Jean-François Monteils — Créée en 2010, la SGP assume la maîtrise d’ouvrage du Grand Paris Express : 200 kilomètres de métro, soit autant que le réseau historique, dont 90 % en souterrain ; 68 gares à construire, dont certaines à plus de 50 mètres de profondeur. Depuis l’origine, l’identification précise des formations géologiques traversées par le projet, et donc ses tunneliers, est au cœur des préoccupations des ingénieurs de la SGP. Elle a engagé de vastes campagnes de reconnaissance géotechnique dès 2012, avec près de 12 000 sondages réalisés à date. Aucun projet n’en a réalisé autant.

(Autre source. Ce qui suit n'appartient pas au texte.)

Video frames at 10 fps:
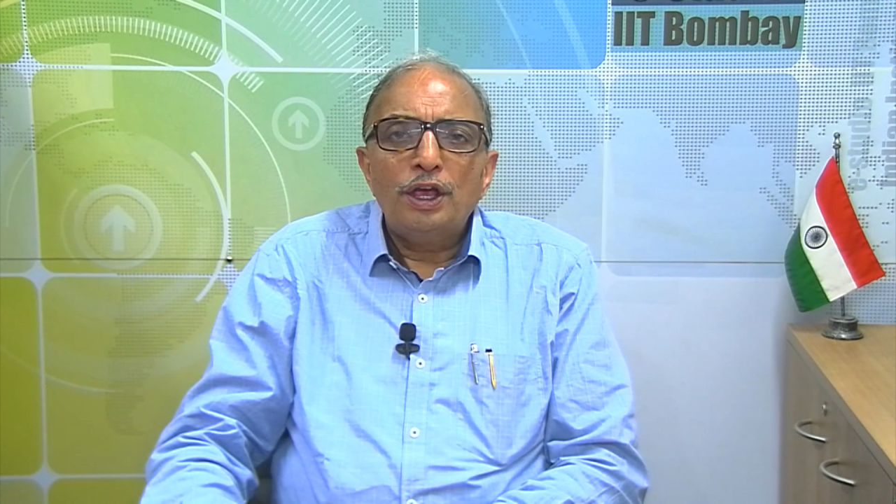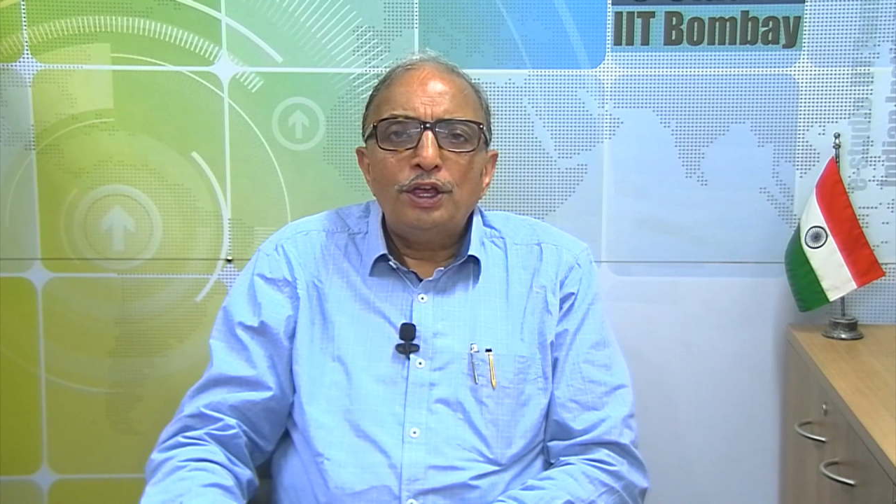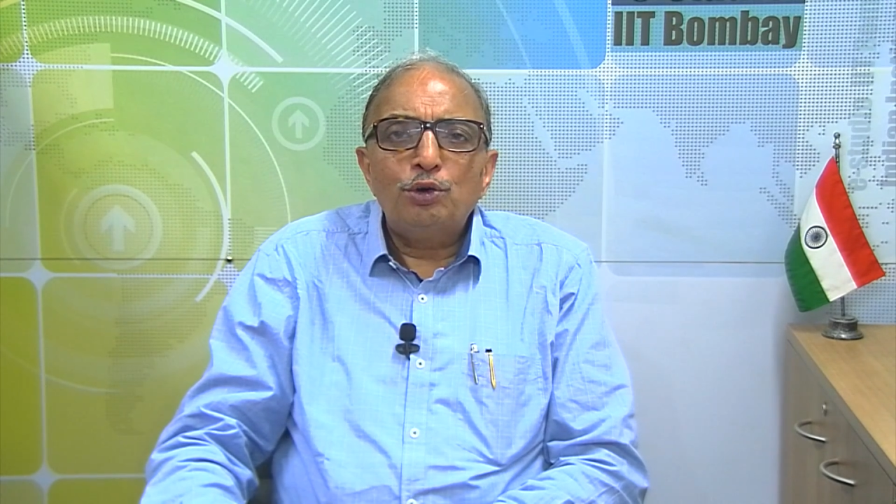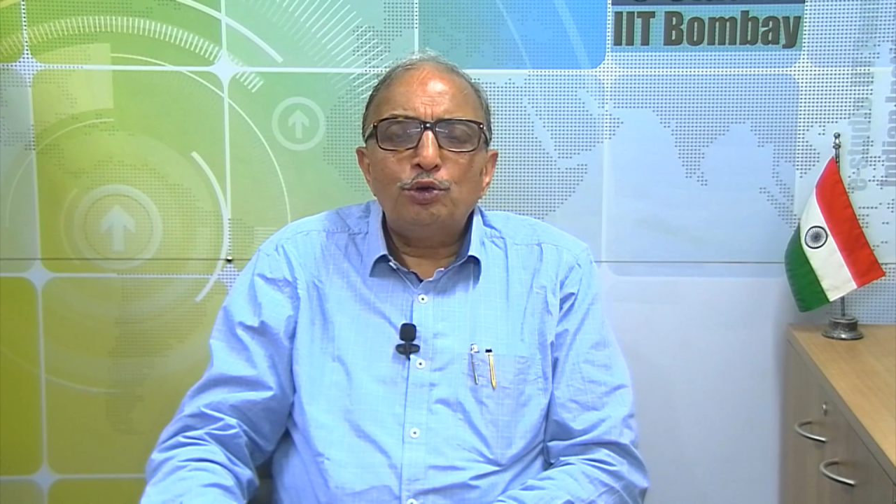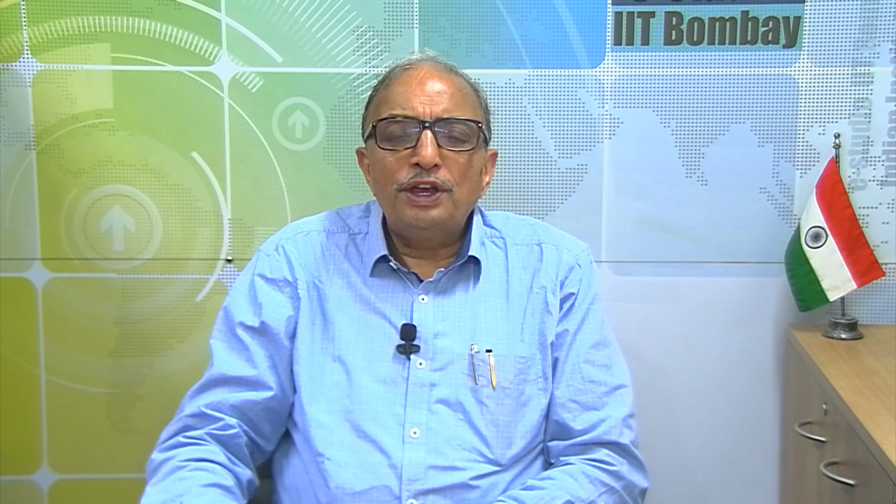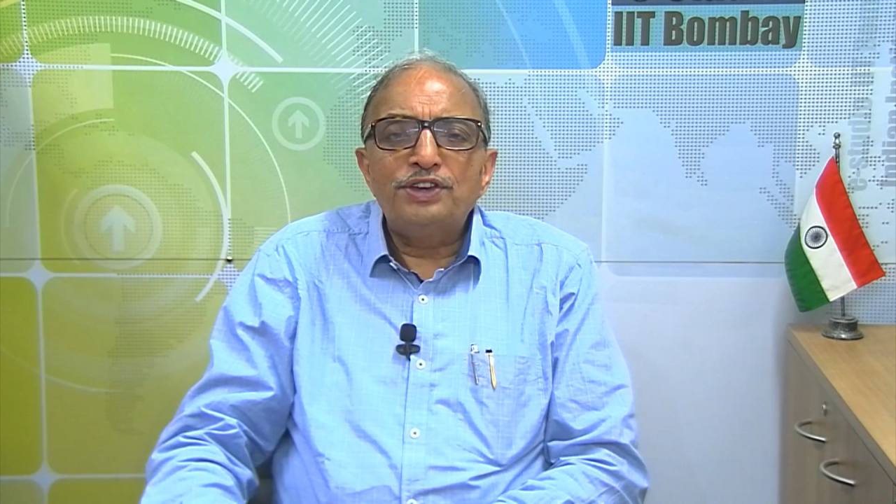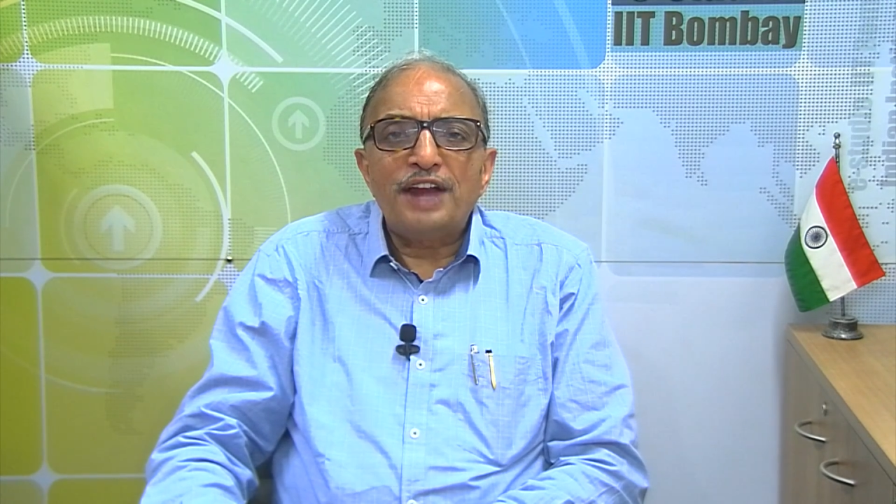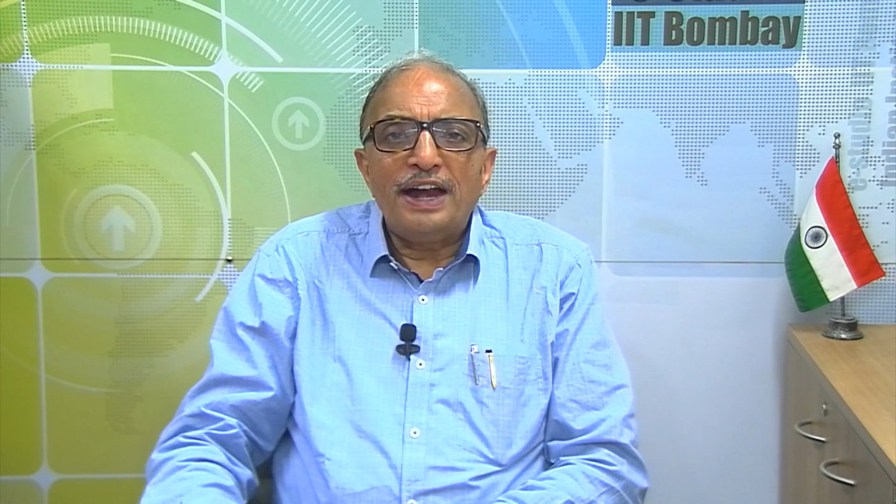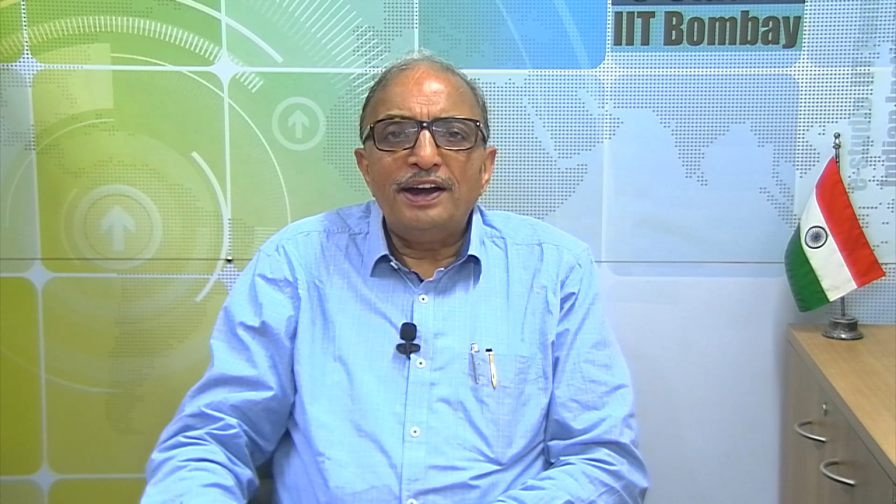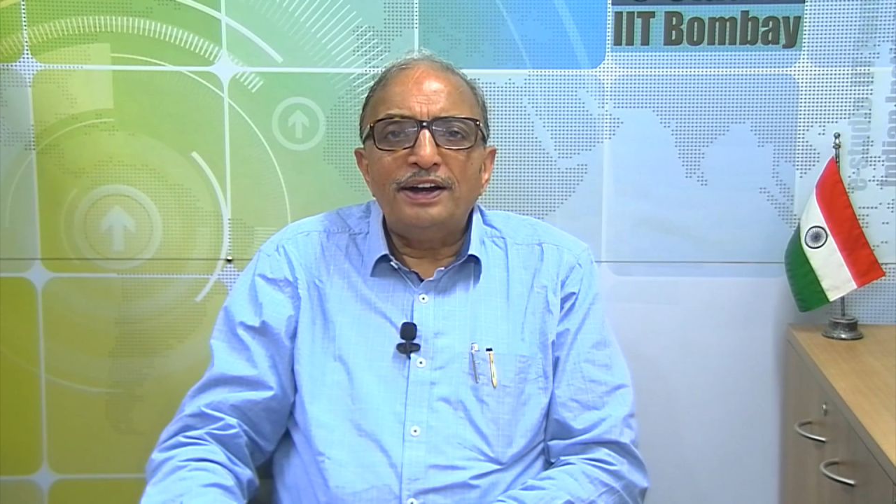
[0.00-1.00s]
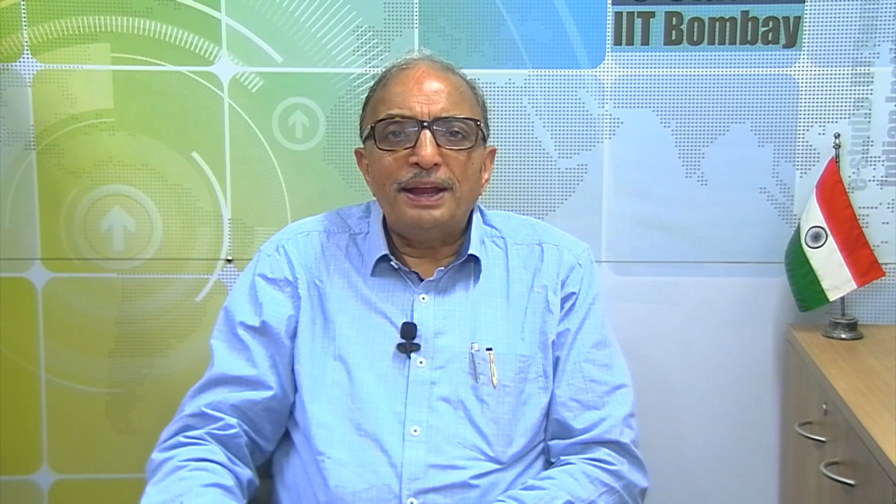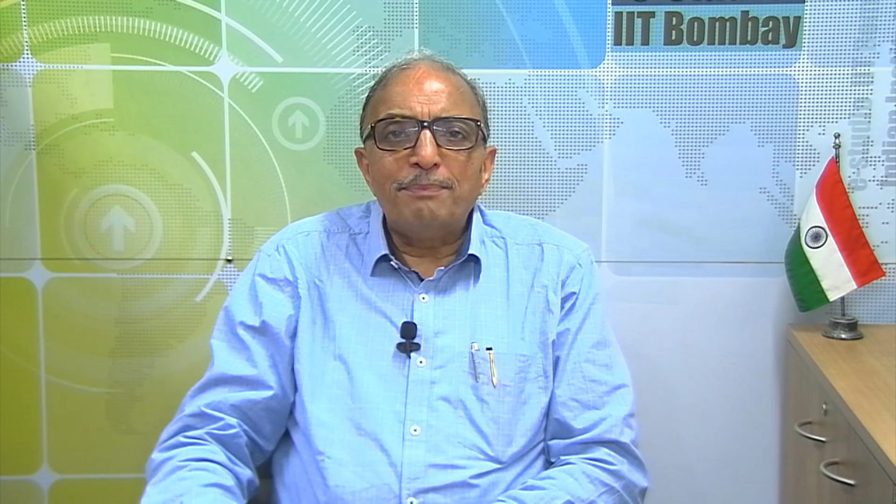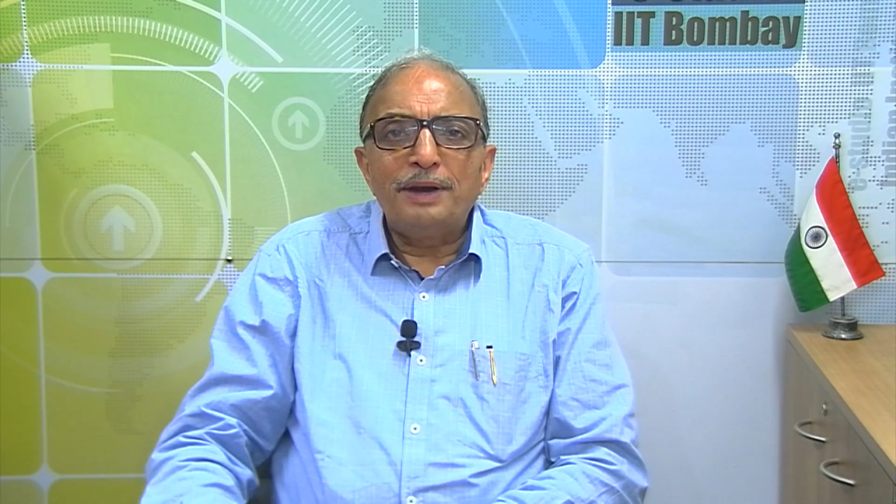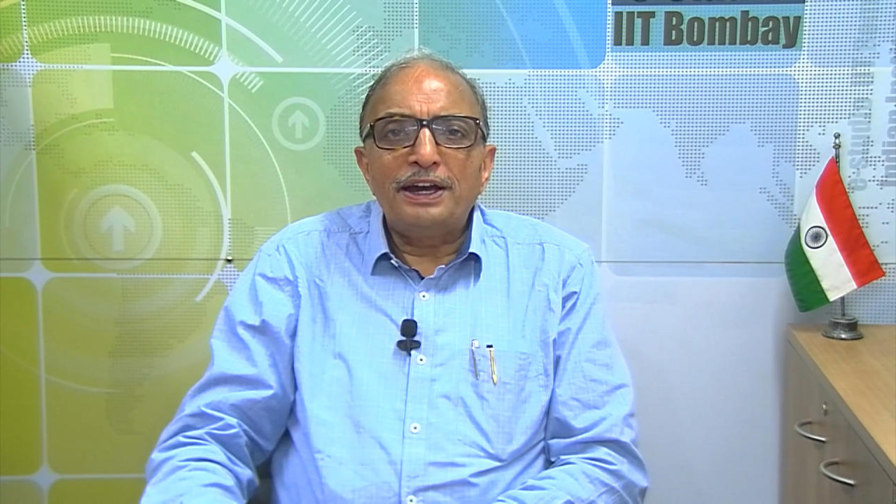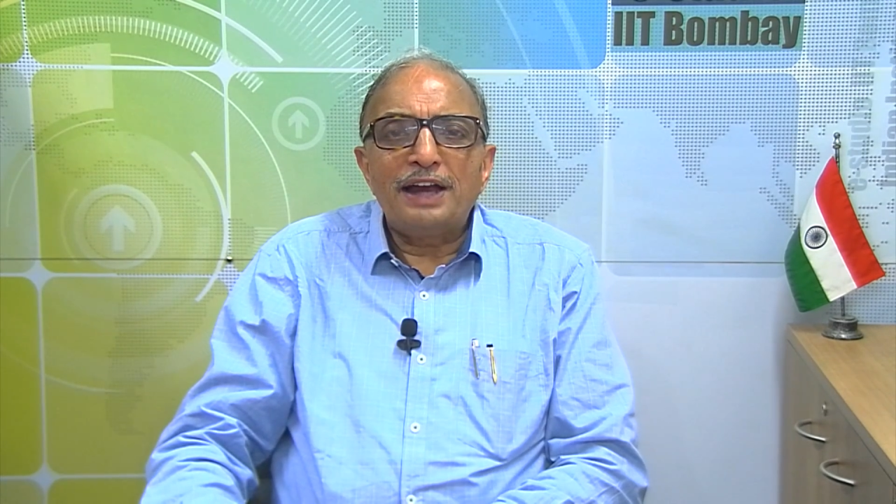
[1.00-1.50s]
using standard
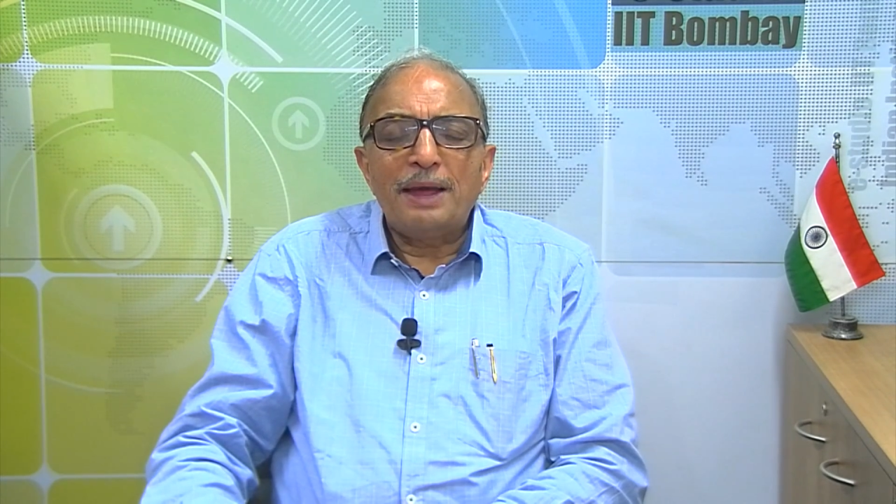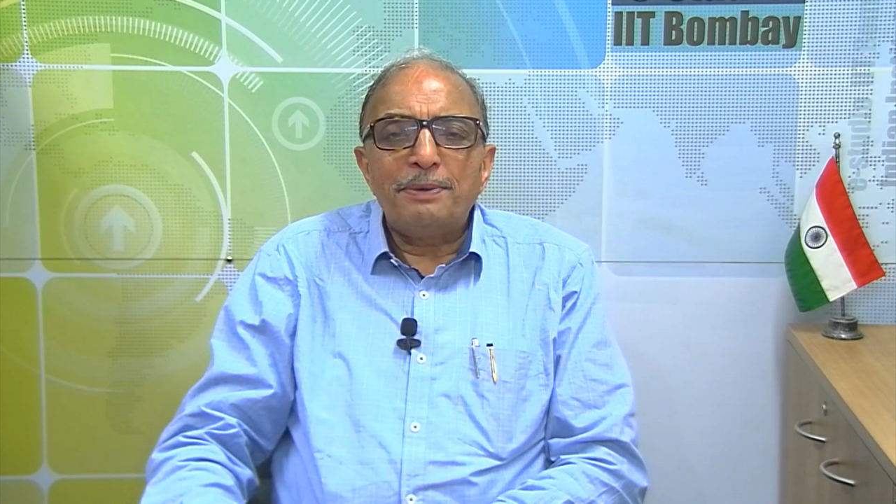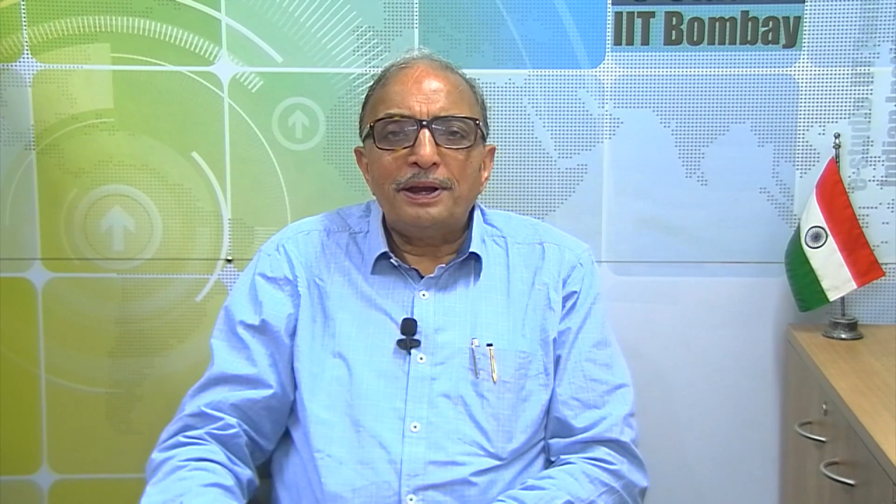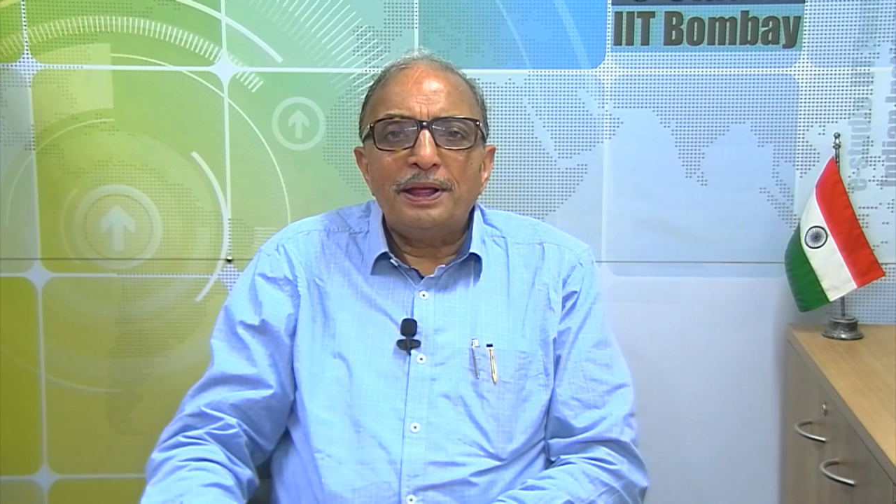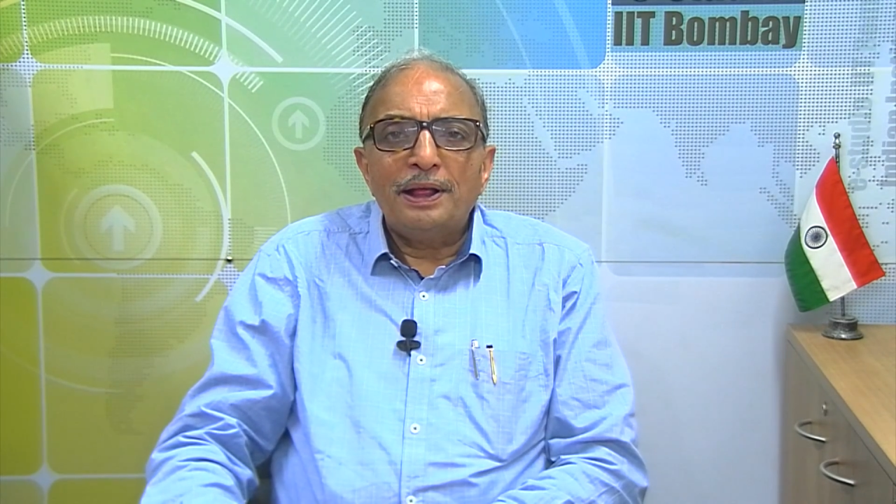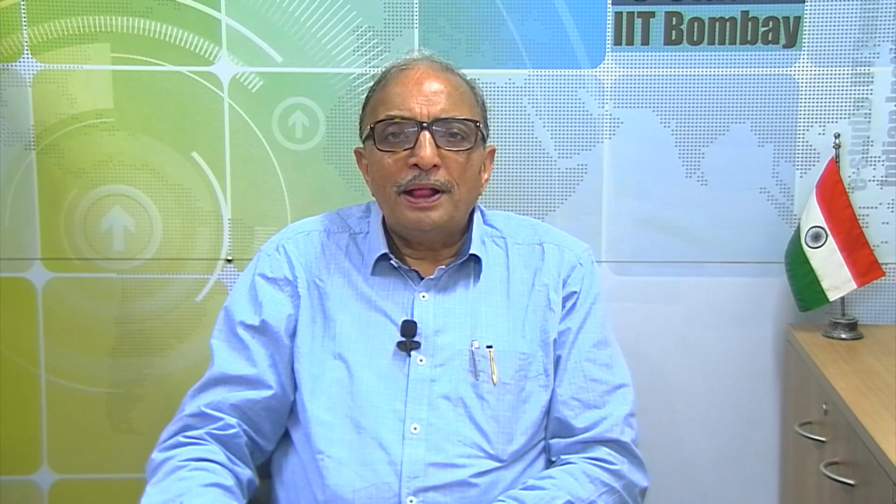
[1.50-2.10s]
template library.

La SGP est donc un acteur doté d’une expertise et d’une expérience majeures dans la pratique de sous-sols complexes.
Pourquoi avoir noué un partenariat avec le BRGM ?
J.-F. M. — Le bassin de Paris, connu des experts pour sa composition géologique sédimentaire et donc diverse, nous a réservé des surprises en dépit de cet effort de sondage, impliquant des modifications importantes de nos méthodes constructives : présence de poches ou lentilles de sables dans les formations de l’Yprésien, pendages plus importants, ennoiement de gare après un percement de tunnelier à proximité d’une nappe phréatique... Un partenariat avec le BRGM nous semblait donc crucial pour bénéficier tant de sa base de données que de ses chercheurs, doctorants, étudiants, capables de fournir une analyse tierce du contexte géologique du projet – appuyée par un modèle 3D – nous permettant de mieux appréhender la masse d’informations collectées et donc les risques géologiques et géotechniques, ainsi que les réactions des aquifères.
Que peuvent apporter les éléments collectés lors de la réalisation du Grand Paris Express ?
J.-F. M. — Au-delà de la réalisation du projet, l’utilisation des échantillons est le second objectif de notre collaboration. La masse de données accumulées par la SGP constitue un héritage de la réalisation du Grand Paris Express qui éclairera de nombreux aménageurs, promoteurs, porteurs de projets. Partager progressivement ces données dans la base France Géotechnique du BRGM, qui a vocation à être publique, et les mobiliser pour divers programmes de recherche, pour construire avec des partenaires académiques un modèle 3D géologique du sous-sol parisien, c’est agir en faveur de l’intérêt général et c’est ce qui anime l’action de nos deux établissements.